# Does phrag besseae = dalessandroi?



## koshki (Feb 26, 2011)

In drooling over and researching phrag photos in OrchidWiz, I've run across a few plants that have dalessandroi in it.

When I check the Bakers' culture sheets on the dalessandroi, it says it's a synonym for besseae. But if, for example, I look at the make up of La Hougette, it lists both besseae and dalessandroi as separate elements.

So, are they the same thing or are they different?


----------



## Shiva (Feb 26, 2011)

Depends on who you talk to these days. I've always considered them different but taxonomists have lumped them in the same species.
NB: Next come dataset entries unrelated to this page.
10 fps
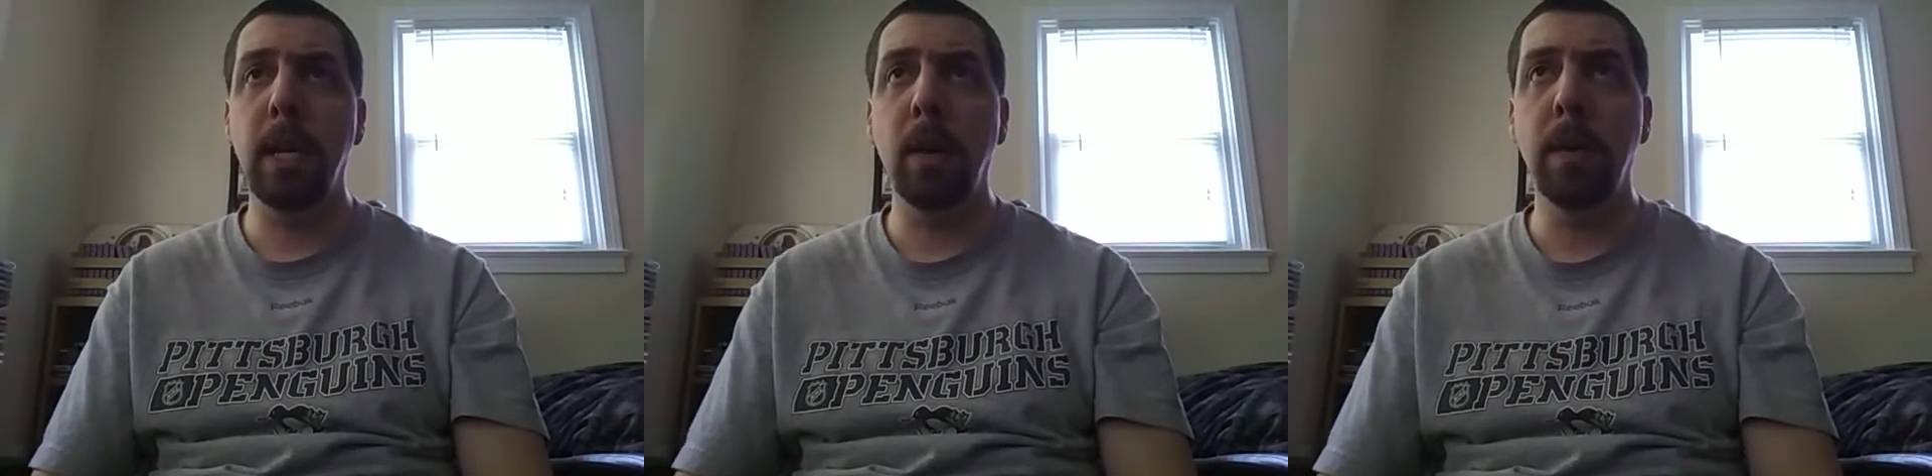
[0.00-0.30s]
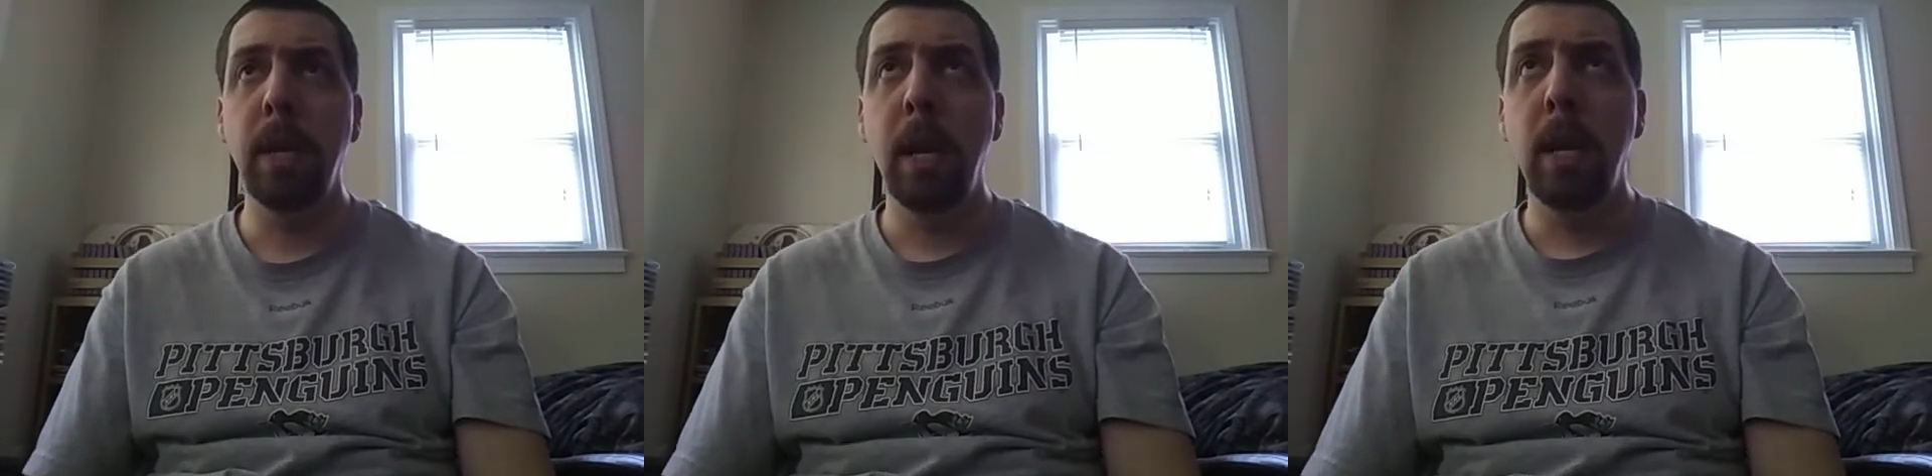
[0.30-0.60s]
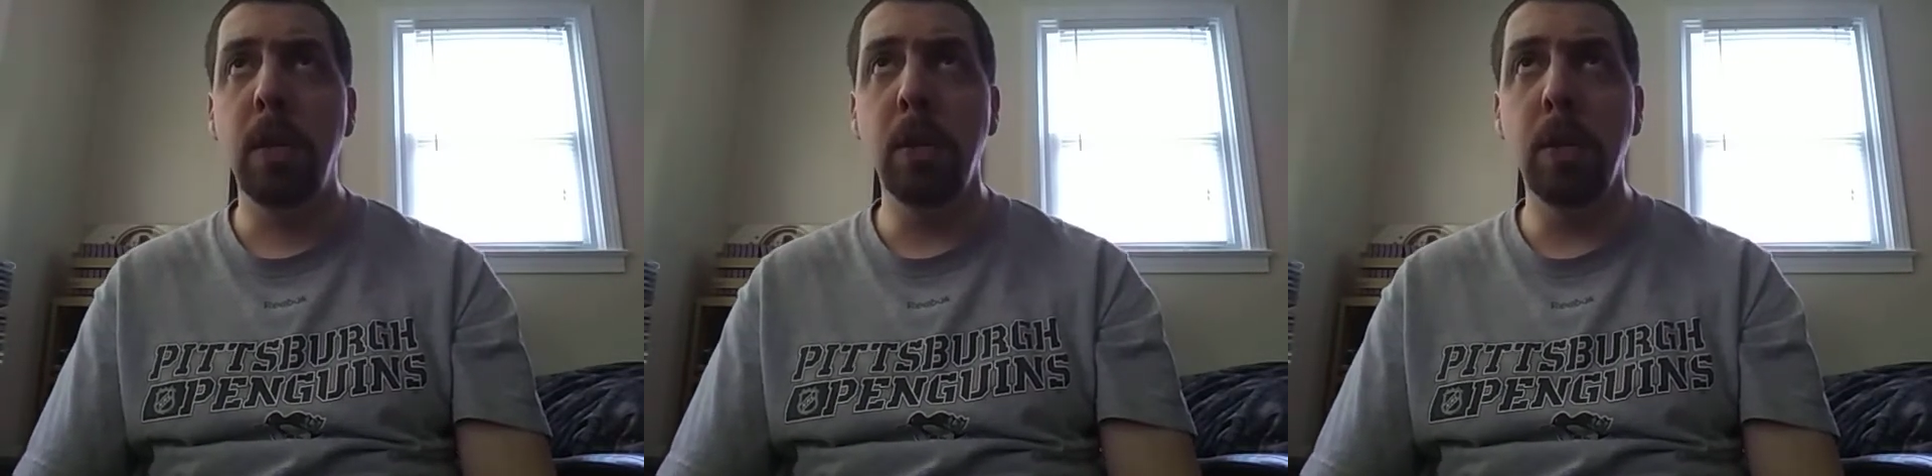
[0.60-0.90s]
and going,
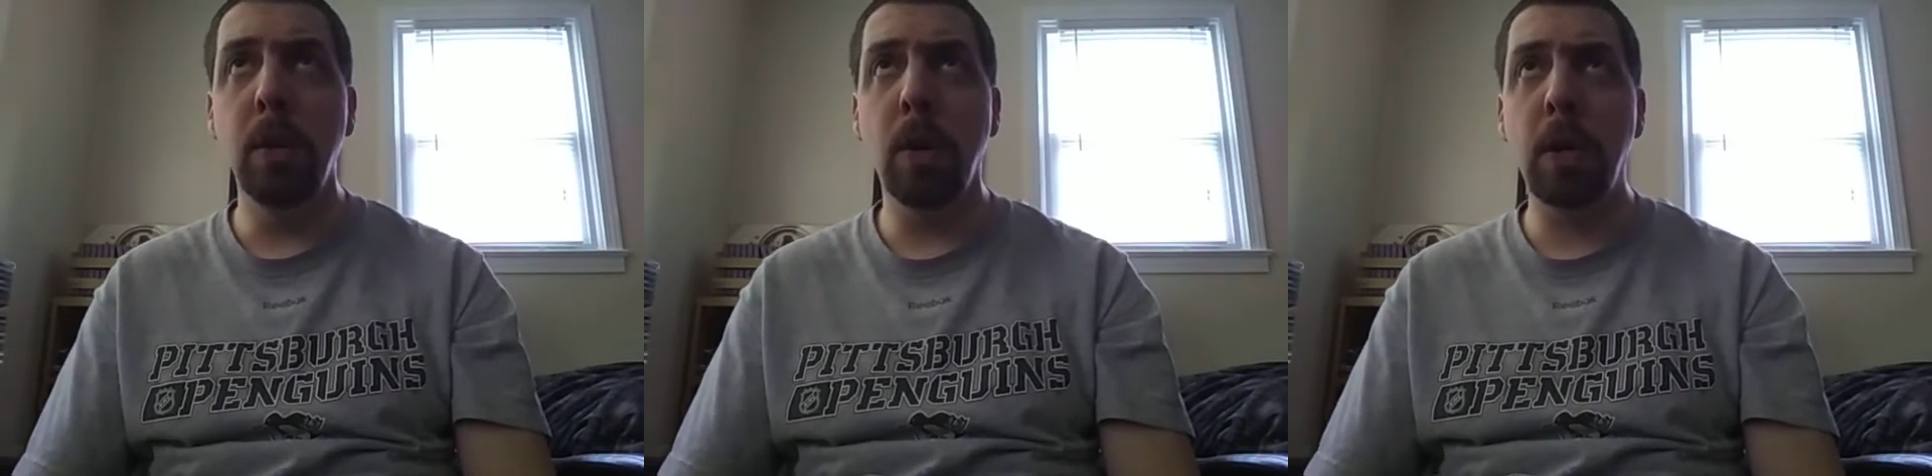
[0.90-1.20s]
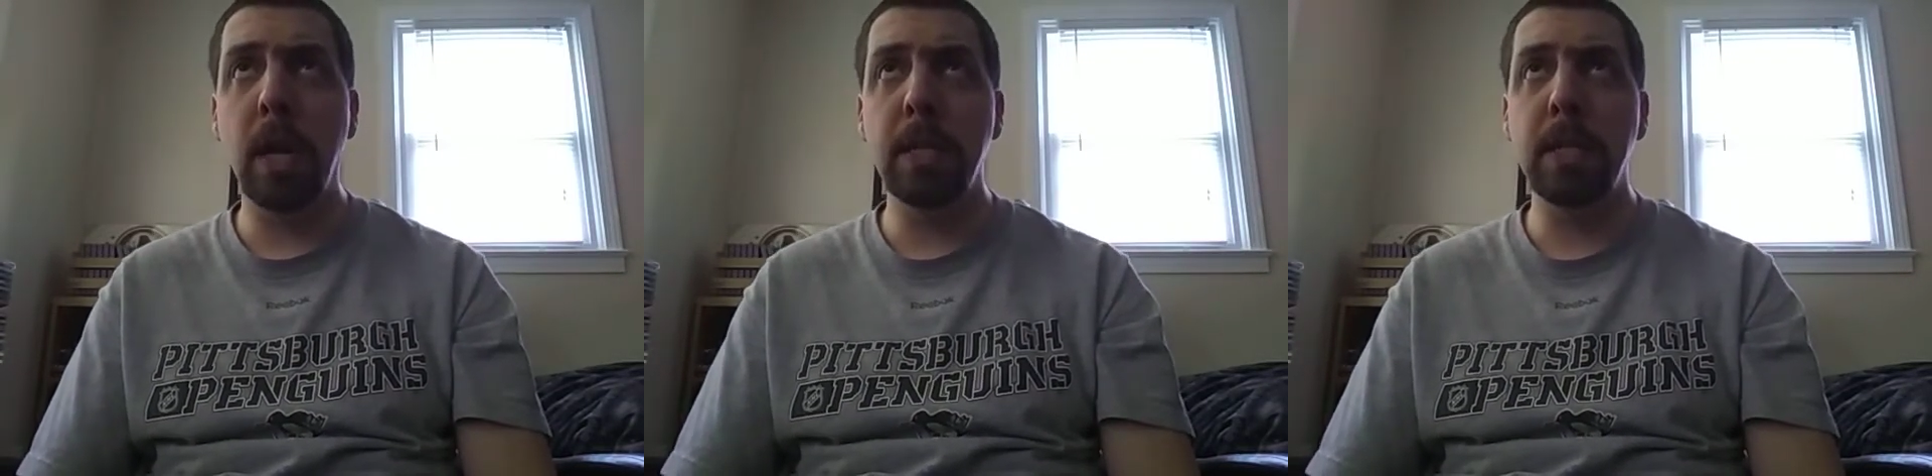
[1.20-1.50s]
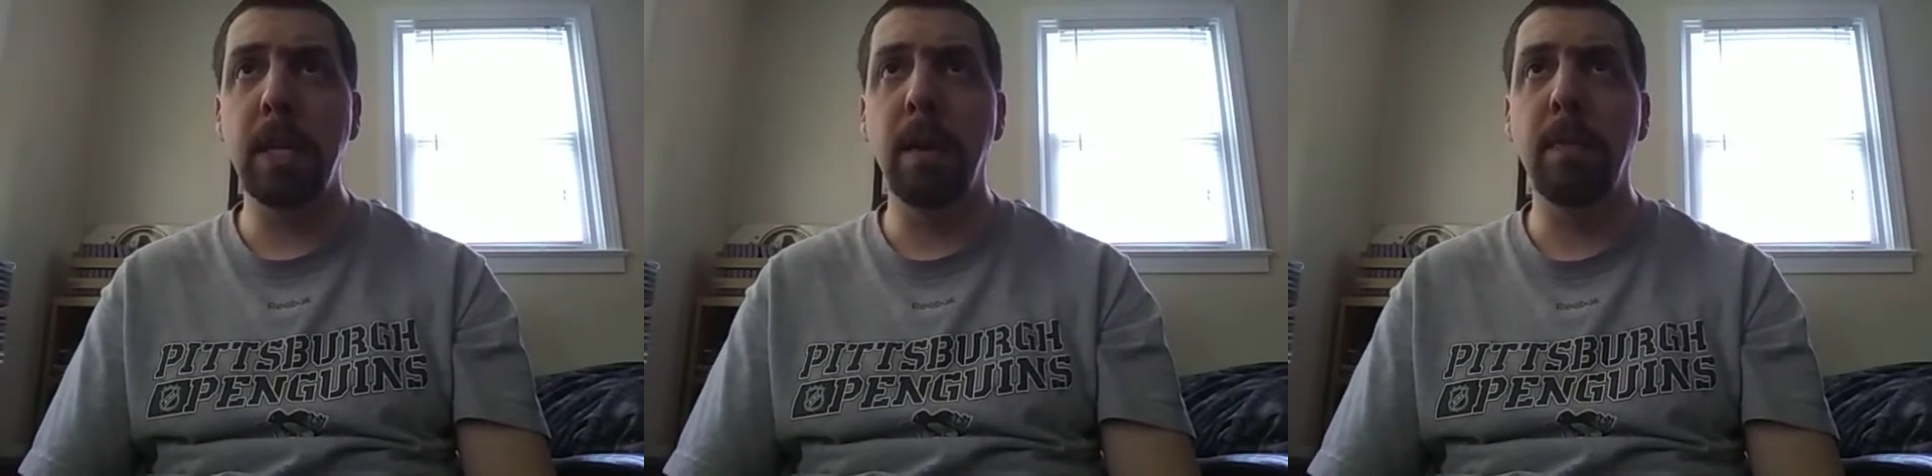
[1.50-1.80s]
you can do all kinds of
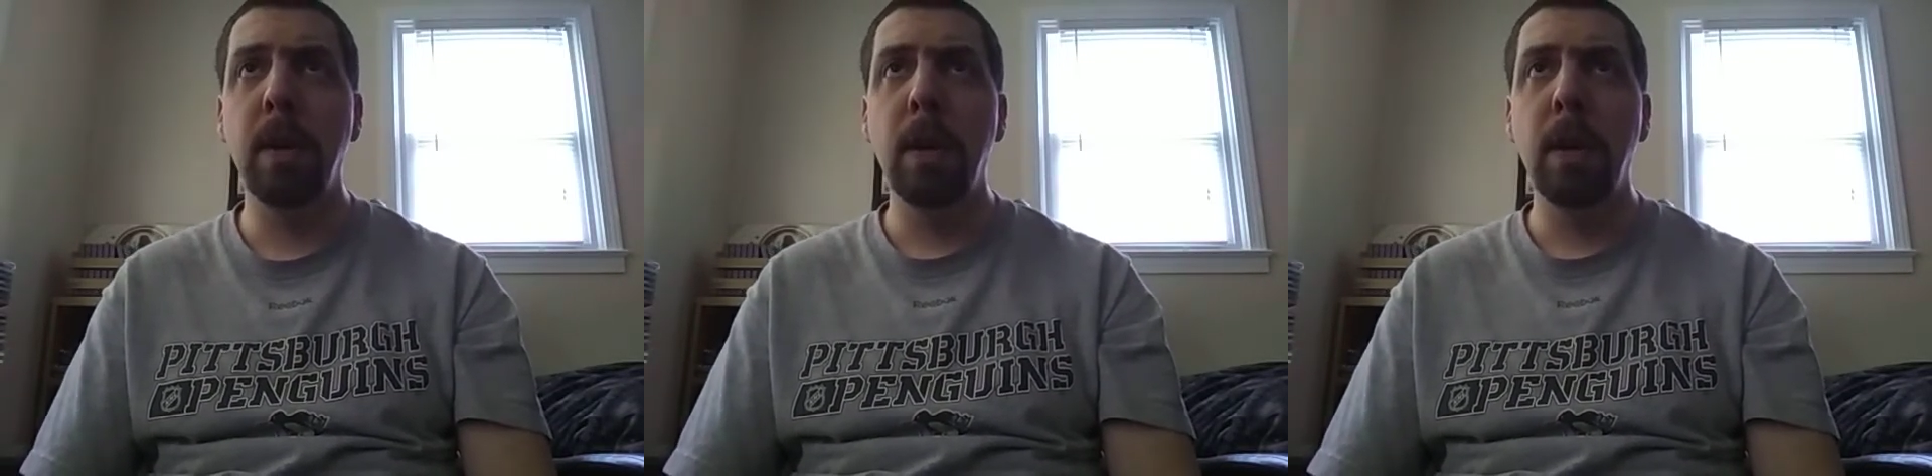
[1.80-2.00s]
stuff.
And I don't care what they say in this case.


----------



## Marc (Feb 26, 2011)

According to kew Phrag. dalessandroi is a synonim for Phrag besseae var. dalessandroi.
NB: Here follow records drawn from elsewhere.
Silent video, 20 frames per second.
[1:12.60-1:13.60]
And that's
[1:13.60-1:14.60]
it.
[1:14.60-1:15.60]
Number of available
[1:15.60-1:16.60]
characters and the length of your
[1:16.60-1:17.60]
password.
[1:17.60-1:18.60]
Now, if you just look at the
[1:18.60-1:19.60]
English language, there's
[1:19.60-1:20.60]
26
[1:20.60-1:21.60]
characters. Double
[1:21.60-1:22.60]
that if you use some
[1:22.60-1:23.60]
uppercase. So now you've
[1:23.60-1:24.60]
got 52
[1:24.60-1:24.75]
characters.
http://apps.kew.org/wcsp/namedetail.do?name_id=152845

http://apps.kew.org/wcsp/namedetail.do?name_id=152860


----------



## W. Beetus (Feb 26, 2011)

I think they look fairly similar, but I believe I read somewhere that there was some genetic testing done to d'allesandroi that concluded that it was different enough from besseae to be considered a different species. I think it was something involving the number of chromosomes in d'allesandroi vs. besseae.


----------



## Ray (Feb 26, 2011)

I asked the same question of Hadley Cash a couple of weeks ago. He told me that besseae flavum will have single, successive flowers, while dalessandroi will have branched spikes.


----------



## koshki (Feb 26, 2011)

Hmm, clear as mud!

Is it safe to assume that they have the same cultural requirements? What about size?


----------



## ohio-guy (Feb 26, 2011)

I understand that another big difference is growth habit, Besseae tends to climb out of a pot on successive growths, while delessadroi tends to grow in more of a clump. I had heard similar information about chromosome counts, but I don't recall where.


----------



## NYEric (Feb 26, 2011)

They are similar but deff not the same. I personally don't think being stolonous vs gowing clumping and nnon-stolonous is enough of a distinguishing factor. the form of dalessendroi is different, pointy, drooping lateral petals, the orange/yellow interior flame, etc. Get one of each!


----------



## Rick (Feb 26, 2011)

I agree with Eric on this one. I haven't heard anything (yet) on genetic/chromosomal differences, but I wouldn't be surprised is there turned out to be a few genes different.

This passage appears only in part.